= Milenković family =

Serbian family honored as Righteous Among the Nations

Milenković family refers to a group of three people: Svetozar Milenković (1907–1983), Vida Milenković (1912–1992), and Aleksandar Petrović (1917–1944). They are honoured as Righteous Among the Nations for saving Jews from the Nazis in Serbia during World War II.

Svetozar was a Serbian Orthodox priest, and the son of a priest. Vida, his wife ( Petrović), was the daughter of Mihailo Petrović, who had been a Chetnik freedom fighter against the Ottomans. Aleksandar, her brother, was a student.

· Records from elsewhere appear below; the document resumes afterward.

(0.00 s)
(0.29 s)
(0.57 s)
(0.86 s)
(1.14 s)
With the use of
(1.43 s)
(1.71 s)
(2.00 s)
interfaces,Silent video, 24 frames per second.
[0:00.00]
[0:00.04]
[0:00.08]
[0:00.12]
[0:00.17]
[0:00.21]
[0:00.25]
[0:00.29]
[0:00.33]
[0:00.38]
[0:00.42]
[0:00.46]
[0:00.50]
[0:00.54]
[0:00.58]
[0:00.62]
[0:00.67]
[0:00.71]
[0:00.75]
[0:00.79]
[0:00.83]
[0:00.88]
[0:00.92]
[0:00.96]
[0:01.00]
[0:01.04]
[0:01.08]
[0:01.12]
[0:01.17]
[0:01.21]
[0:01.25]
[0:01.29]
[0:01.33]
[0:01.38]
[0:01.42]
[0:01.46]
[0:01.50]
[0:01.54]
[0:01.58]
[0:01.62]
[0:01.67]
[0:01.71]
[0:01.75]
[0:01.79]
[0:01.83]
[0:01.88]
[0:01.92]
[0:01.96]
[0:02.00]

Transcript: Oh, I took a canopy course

In 1941, the Nazis occupied Belgrade and began rounding up Jews. The Fenje family (the father who had the title of Doctor, the mother, and their two daughters) fled to Raška to escape persecution; but the Nazis began to "cleanse" that town also of Jews. Many who had been friends or neighbours offered the Fenjes no help, but Svetosar and Vida did. They sheltered them in their own home and arranged hiding places for the father and one daughter in nearby villages. Aleksandar arranged similar hiding places for the mother and the other daughter. The area was dangerous: Chetniks of Dragoljub Mihailović and Yugoslav Partisans were fighting the Germans, who were searching for and arresting everyone they considered undesirable. The Fenjes wore peasants' clothing, moved from place to place, and survived the war.

Aleksandar was less fortunate. He was captured by the Nazis, and sent to Mauthausen concentration camp. On 29 June 1944, he was gassed at nearby Hartheim.

On 24 October 2002, Yad Vashem recognised Svetozar and Vida Milenković and Aleksandar Petrović as Righteous Among the Nations.